Comme dans le cas de la Namibie, cette décision a suscité de vives critiques dans plusieurs milieux, notamment chez les défenseurs de l'environnement et les experts de la faune sauvage.

Le Zimbabwe compte environ 100 000 éléphants, soit le plus grand nombre d'éléphants au monde après le Botswana voisin. Le dernier abattage de ces animaux remonte à près de quarante ans.

Pour Farai Maguwu, directeur du Center for natural resource governance, un organisme à but non lucratif, la décision du gouvernement est "mal conçue et très regrettable".

"Officialiser l'abattage des éléphants est, à mon avis, l'une des décisions les plus désastreuses jamais prises dans l'histoire de la protection de l'environnement. Elle met un terme brutal à tous les efforts de conservation dans lesquels le gouvernement a tant investi au cours des trois dernières décennies. Cela va ouvrir les vannes du braconnage", a-t-il confié à Anadolu.

En ce qui concerne la thèse du gouvernement selon laquelle il y aurait un excédent d'éléphants, il a recommandé aux autorités d'utiliser les "régions non peuplées du Zimbabwe et de déplacer les éléphants excédentaires vers ces régions au lieu de les tuer".

Natirai Mudadi, un défenseur des droits des animaux basé à Harare, la capitale, considère le plan d'abattage comme "une violation des droits de ces animaux".

"Au lieu de les tuer, les autorités pourraient exporter les éléphants excédentaires vers des pays où ils sont peu nombreux", a-t-il déclaré à Anadolu.

Et d’ajouter : "Par ailleurs, que se passera-t-il si la sécheresse se poursuit ou s'aggrave ? Allons-nous continuer à tuer de plus en plus d'éléphants ?"

- "Le gouvernement peut réduire ses dépenses inutiles"

L'analyste politique Rashweat Mukundu a questionné la faisabilité de l'ensemble du plan, estimant que celui-ci "défie toute logique."

Il préconise plutôt une approche plus pratique pour remédier à la situation, en commençant par réduire les dépenses du gouvernement.

"Si le gouvernement peut réduire certaines de ses dépenses inutiles, comme les voyages, la fonction publique pléthorique ou les ressources consacrées à la répression de l'opposition, le Zimbabwe disposera alors de suffisamment de ressources pour nourrir son propre peuple", a-t-il déclaré à Anadolu.

"Dire que nous voulons abattre des éléphants pour nous nourrir, je pense que le gouvernement zimbabwéen dramatise un peu trop la situation", poursuit-il.
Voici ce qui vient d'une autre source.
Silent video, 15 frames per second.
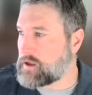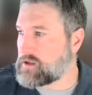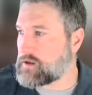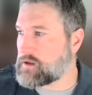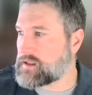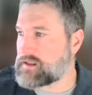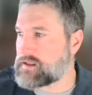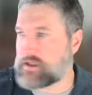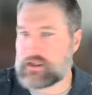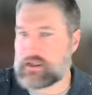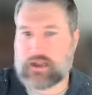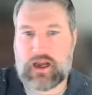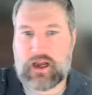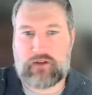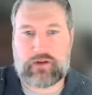to extend
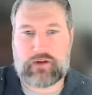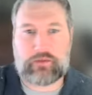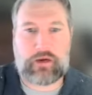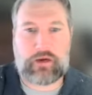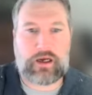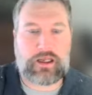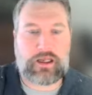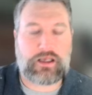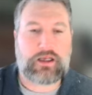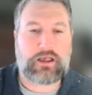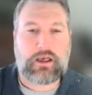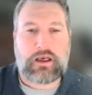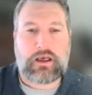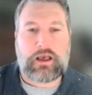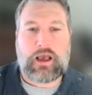everybody
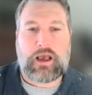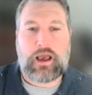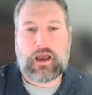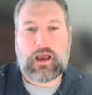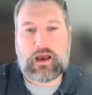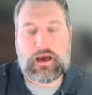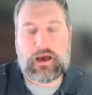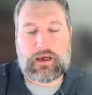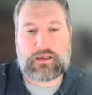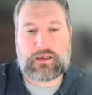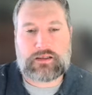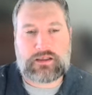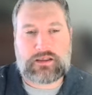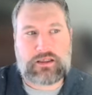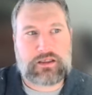and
Ce sentiment est largement partagé par les citoyens sur les médias sociaux, où certains internautes dénoncent les dépenses excessives du gouvernement dans des domaines tels que les voitures et d'autres produits de luxe.

D'autres personnes vivant dans des régions réellement touchées par la sécheresse ne sont pas non plus convaincues par la stratégie du gouvernement.
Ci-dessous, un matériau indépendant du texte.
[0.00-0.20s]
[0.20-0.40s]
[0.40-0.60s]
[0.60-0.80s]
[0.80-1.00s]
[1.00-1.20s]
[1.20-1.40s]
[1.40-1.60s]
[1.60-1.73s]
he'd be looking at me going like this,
"Ce que nous voulons et ce dont nous avons besoin, c'est de la farine de maïs. C'est ce de cela que nous avons toujours dépendu pour notre subsistance. Nous pouvons nous passer de viande d'éléphant, mais nous ne pouvons pas nous passer de farine de maïs", estime Lyn Mukaro, une habitante d'Epworth, un quartier urbain pauvre situé à l'est de Harare.